Goal of the exercise: Please return every record exactly, with no pictures included.

Entries shown:
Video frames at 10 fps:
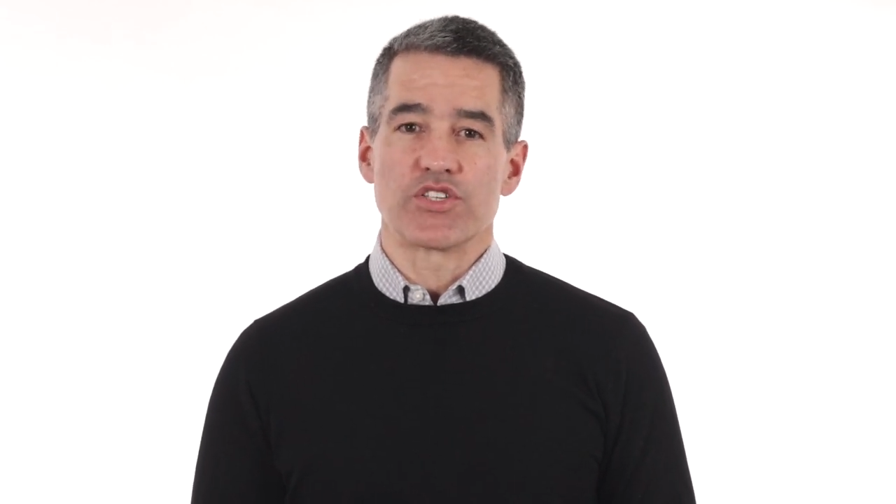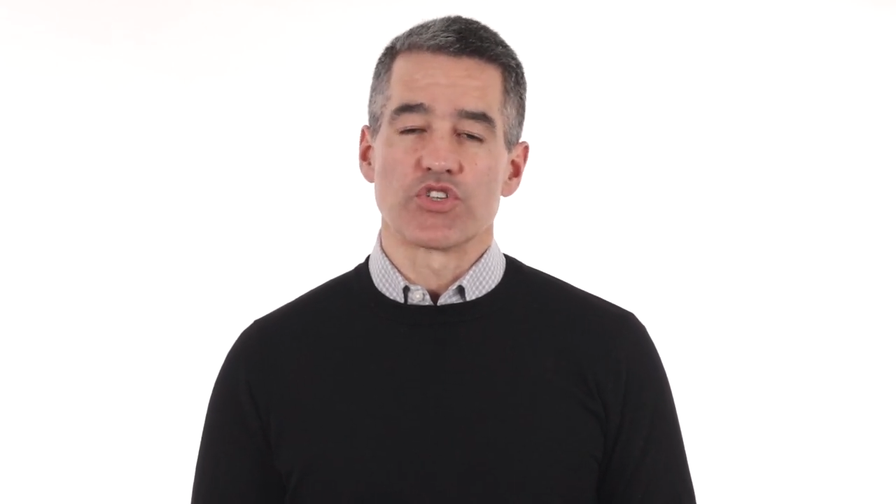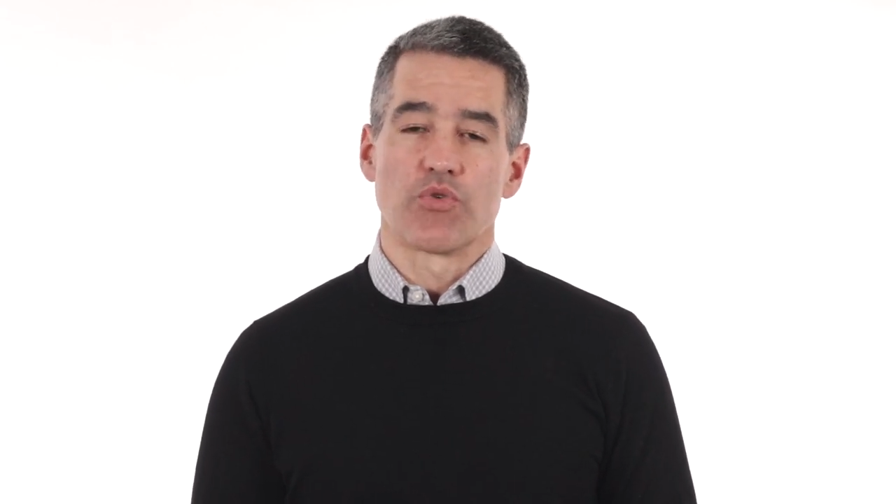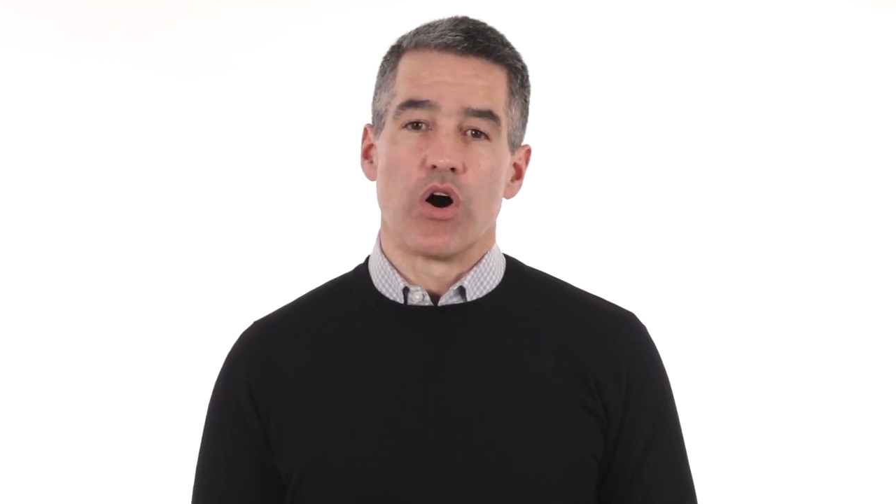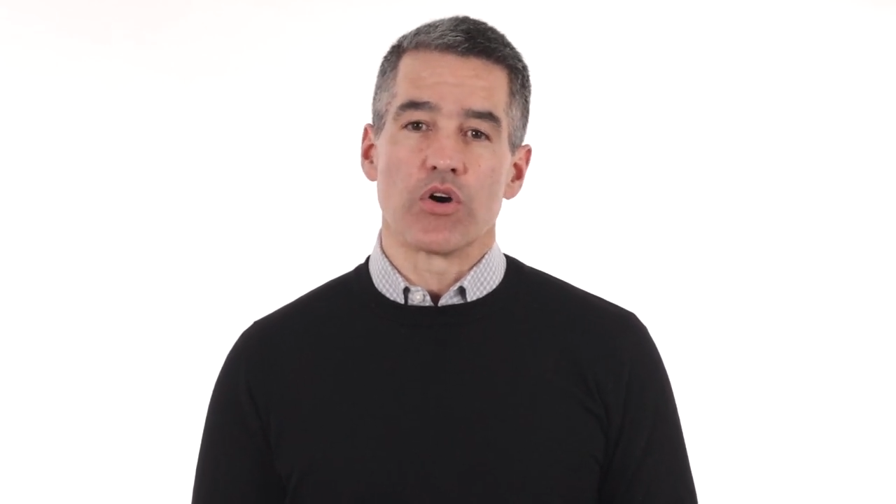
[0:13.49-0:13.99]

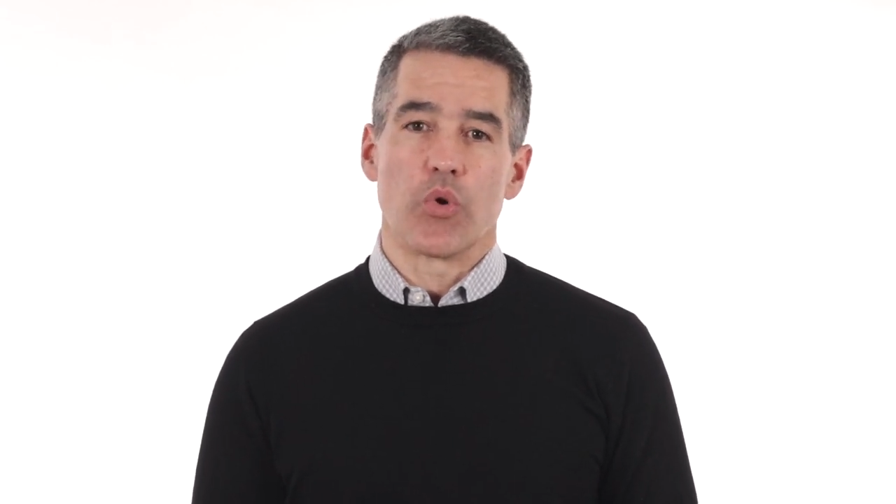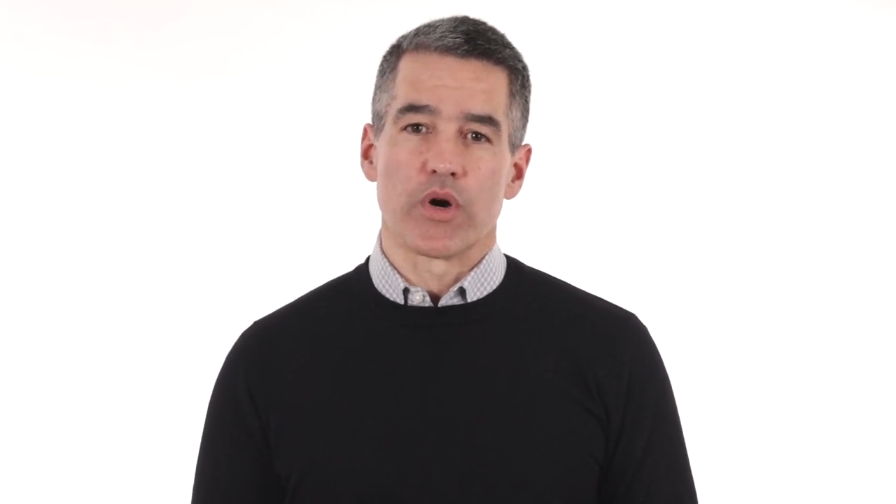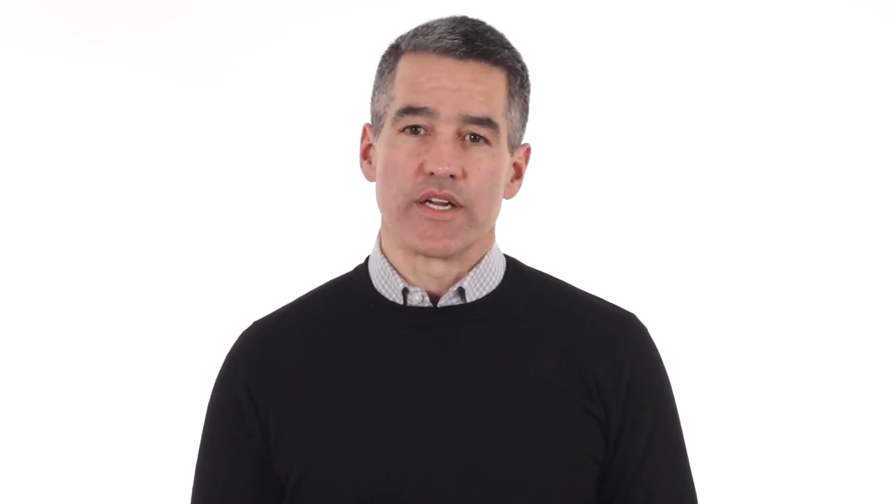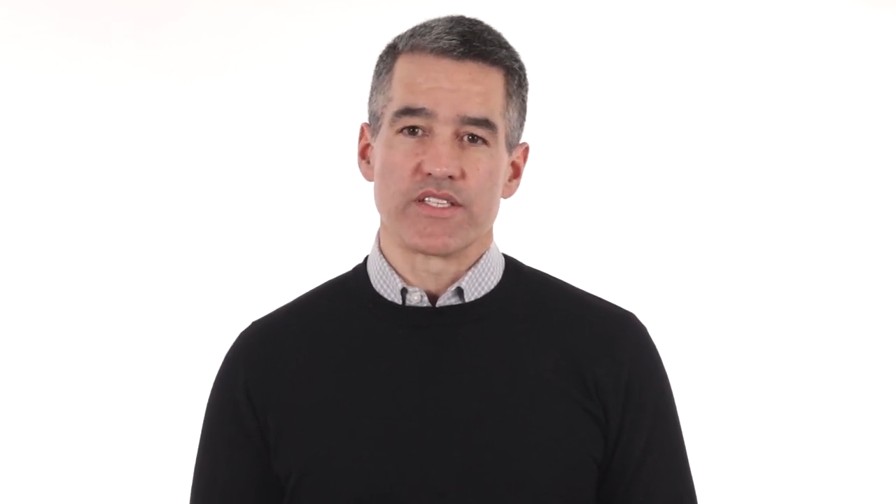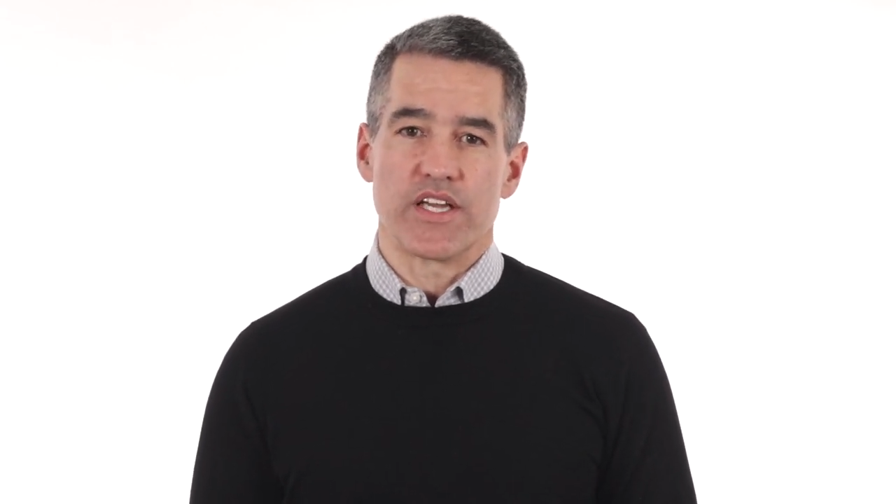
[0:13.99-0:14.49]
strong
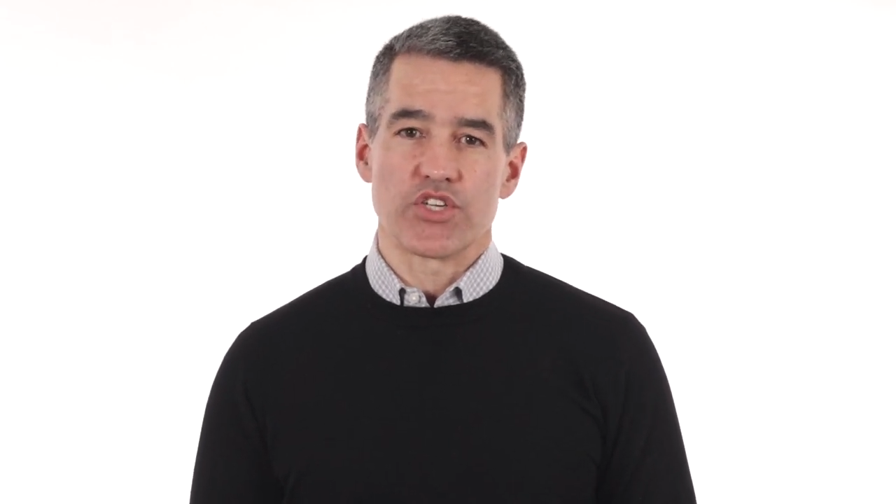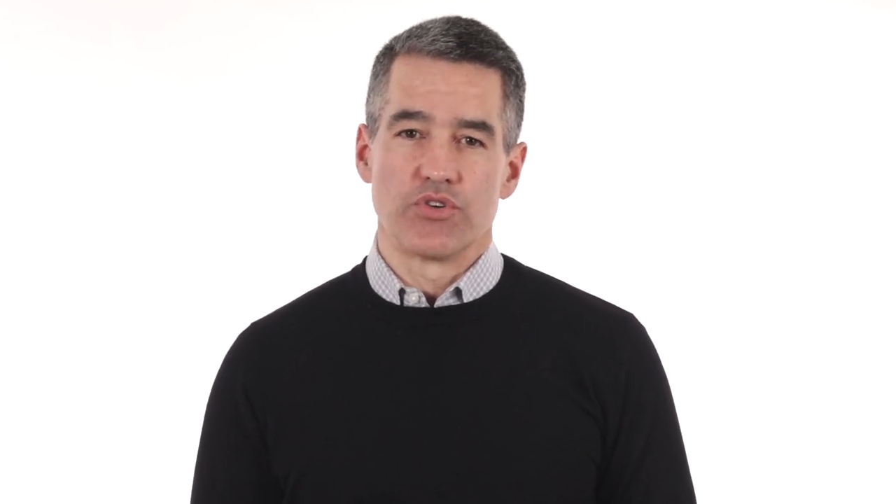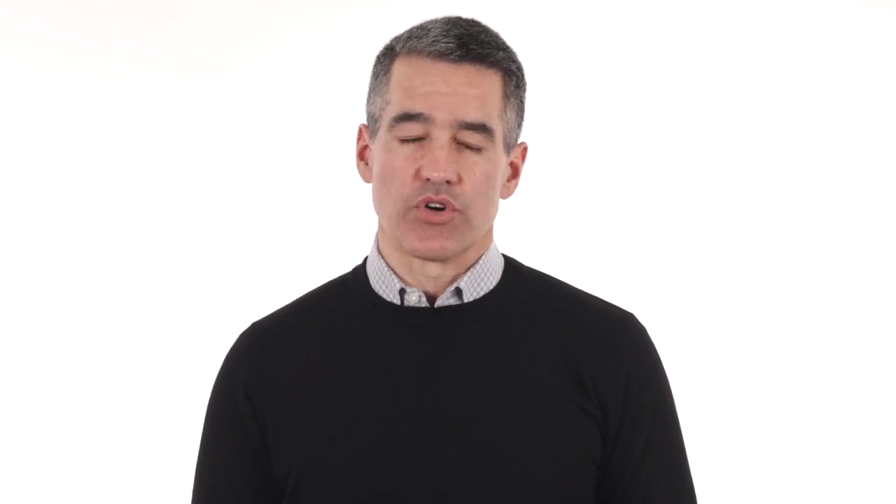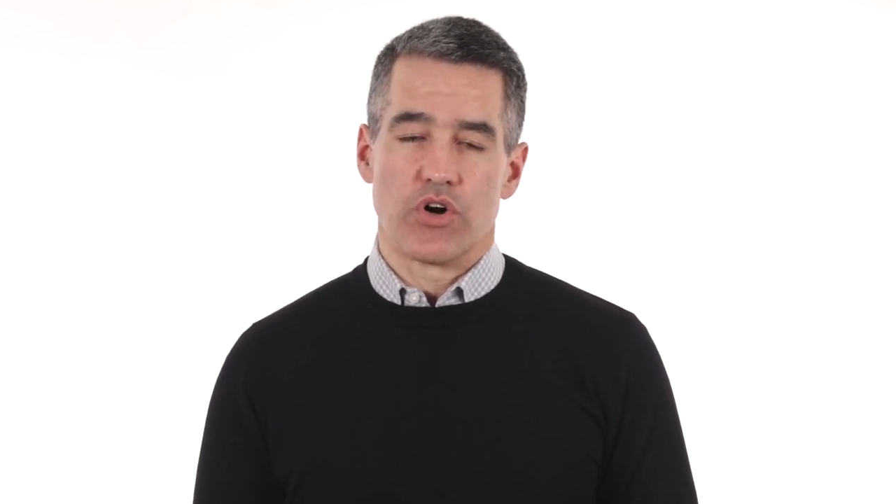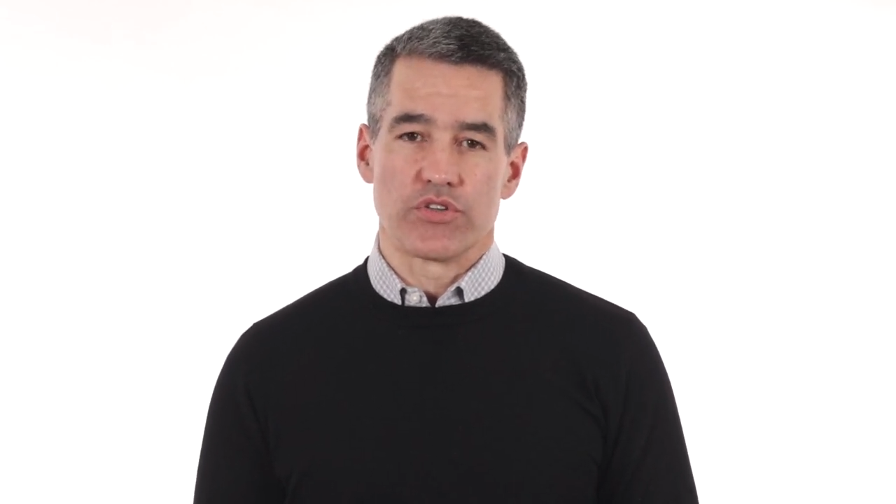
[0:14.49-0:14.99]

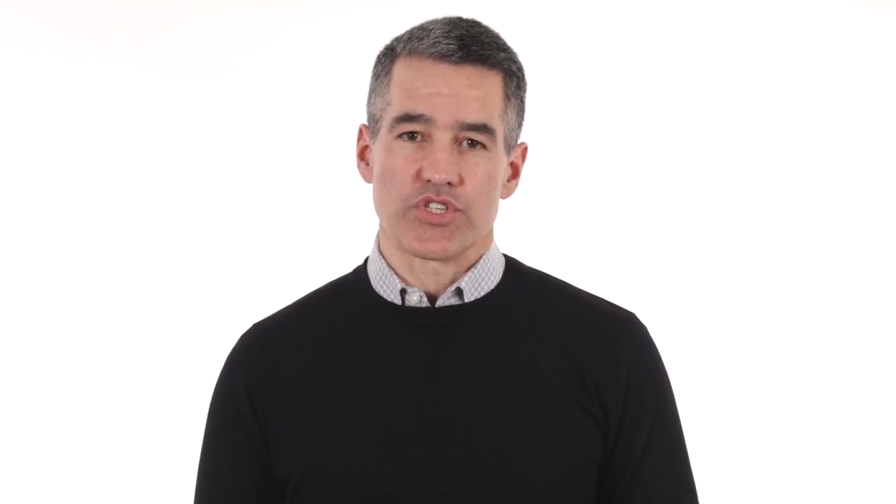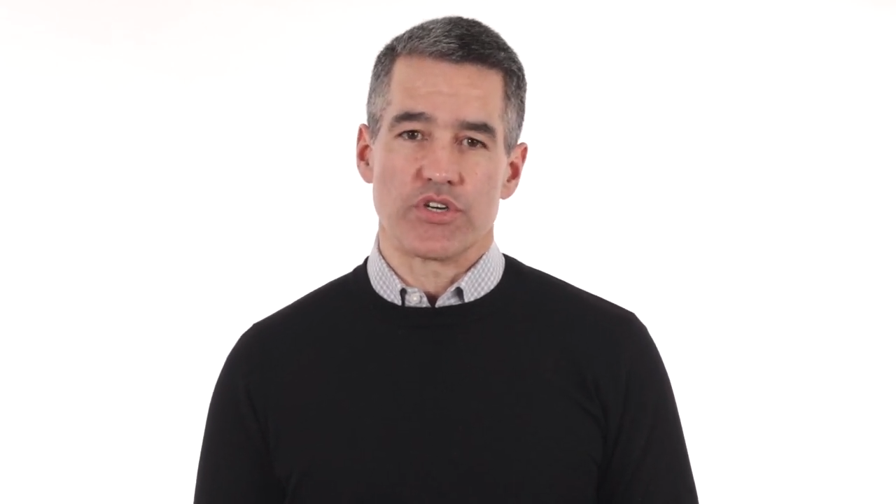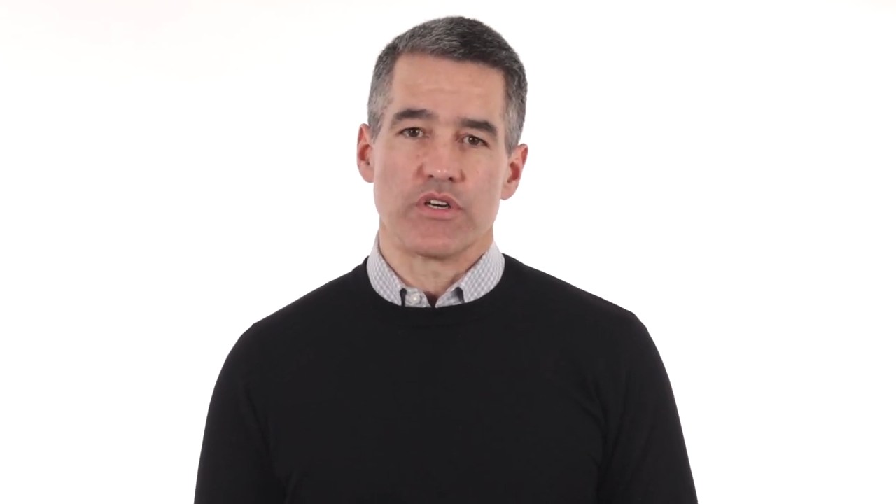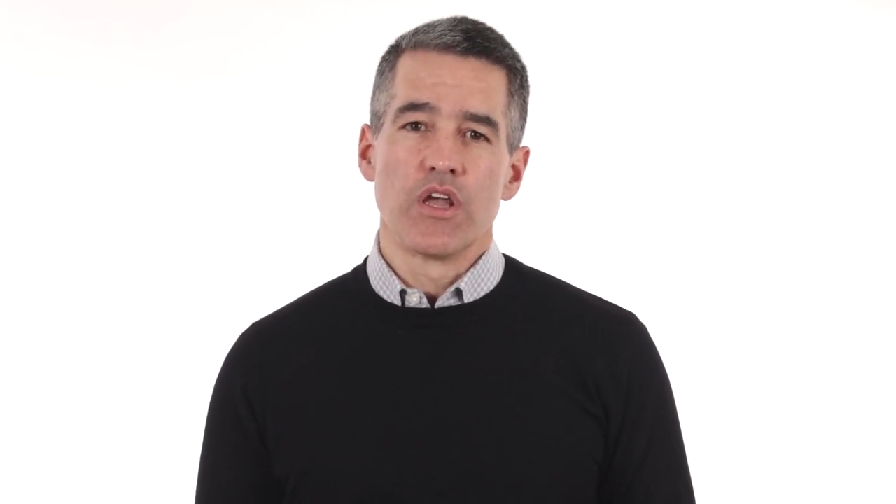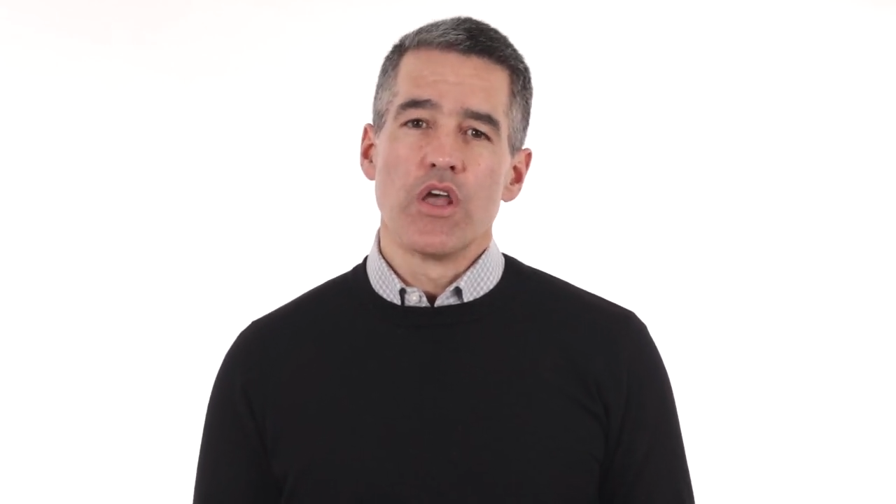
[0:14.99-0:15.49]
organizational culture.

The answer:
Video frames at 10 fps:
[0:13.49-0:13.99]

[0:13.99-0:14.49]
strong
[0:14.49-0:14.99]

[0:14.99-0:15.49]
organizational culture.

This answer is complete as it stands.